2. Nicht wollen oder nicht können?

Die Dauerkrisenstimmung kann ähnlich wie die Unterscheidung zwischen Motivierten und weniger Motivierten ebenso zu einer Spaltung der Belegschaft führen. Den einen machen Krisen offensichtlich wenig aus. Wer jedoch sehr sensibel ist, kann durchaus zu einem labilen Mitarbeiter werden. Und mitunter leidet unter der psychischen Belastung auch die Leistungskraft. Deshalb ist es für Führungskräfte aktuell enorm wichtig zwischen nicht können und nicht wollen zu unterscheiden. Denn nicht jeder, der aktuell weniger Leistung bringt, ist unmotiviert. Viele sind derzeit einfach „nur“ überlastet und würden in stabilen Verhältnissen eine stabile Performance hinlegen.

3. Der Wertewandel in unserer Gesellschaft

Und schließlich ist auch ein Wertewandel in unserer Gesellschaft zu beobachten. Angestoßen von der Generation Z beschäftigen wir uns u.a. mit Themen wie einer 4-Tage-Woche. Die Liste der Beschwerden über die leistungsfeindlichen jungen Menschen ist lang:

  • Punkt 17.00 Uhr wird der Stift fallen gelassen.
  • Keine*r will mehr Verantwortung übernehmen.
  • Führung ist out.
  • Und was ist eigentlich mit dieser ominösen Extrameile passiert?

Aber sind junge Menschen heutzutage tatsächlich unmotivierter als in früheren Zeiten? Und wenn ja, haben sie nicht auch recht damit?

Andere Frage: Besteht Motivation darin, sein Privatleben zu vernachlässigen, Arbeit mit nach Hause zu nehmen, sich bis zum Burnout aufzuarbeiten und gerne auch nach Dienstschluss noch am Schreibtisch zu sitzen?

Was ist so schlimm daran, wenn ein Azubi sagt: Ich brauche feste Arbeitszeiten, weil ich heute Abend noch was vorhabe?

Ich persönlich hatte schon eine ganze Menge Trainings mit jungen Studierenden und bin eher selten auf wirklich unmotivierte Menschen gestoßen. Die meisten von ihnen waren durchaus sehr leistungsorientiert. Allerdings nicht um jeden Preis. Auch hier sollten wir das Thema Motivation nicht vorschnell an alten Maßstäben, bspw. der Uhrzeit, messen. Ein wesentlich passenderer Maßstab ist die Sinnhaftigkeit einer Tätigkeit. Wer den Sinn einer Arbeit versteht, ist meist auch motiviert, egal ob alt oder jung.

Das Fazit

Das Thema ist zurück, weil wir aktuell in zwei Welten leben. Gedanklich befinden sich viele Unternehmen noch in einer alten Welt mit alten Maßstäben zur Einordnung, wann jemand motiviert ist und wann nicht. Die reale Welt ist jedoch von Mitarbeiter*innen geprägt, die sich nicht mehr bedingungslos aufarbeiten wollen, die sich aufgrund des Personalmangels ihrer neuen Macht bewusst sind oder die von den aktuellen Dauerkrisen überfordert sind.

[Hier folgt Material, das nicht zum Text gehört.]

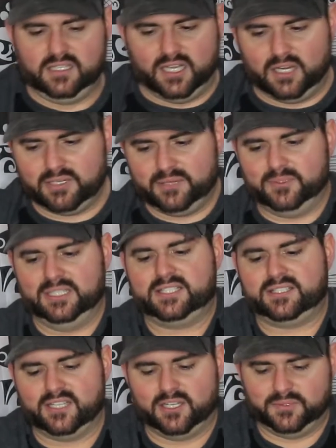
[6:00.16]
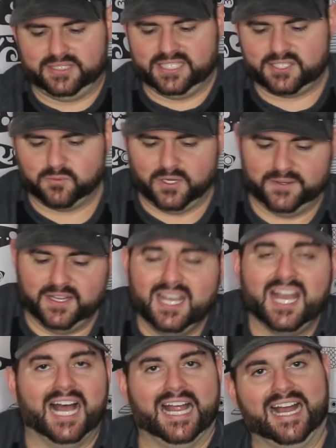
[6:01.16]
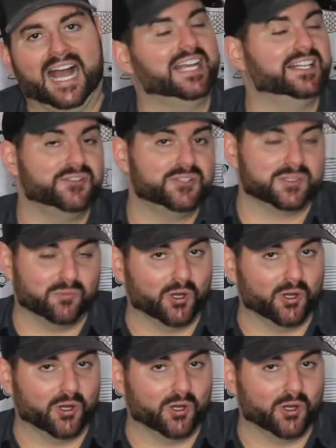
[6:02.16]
All right, well, let's start with this one. I'm going to do some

Führungskräfte kommen daher nicht umhin, ihre eigene Führung immer wieder neu zu reflektieren und sich Gedanken über Mitarbeitermotivation und -zufriedenheit zu machen. Ein guter Ansatz dazu sind die Führungsprinzipien und -haltungen einer positiven Führung, u.a. indem eine positive Atmosphäre der Wertschätzung und des Respekts gefördert, der Arbeit einen Sinn verliehen wird und Mitarbeiter*innen entsprechend ihrer Stärken eingesetzt werden.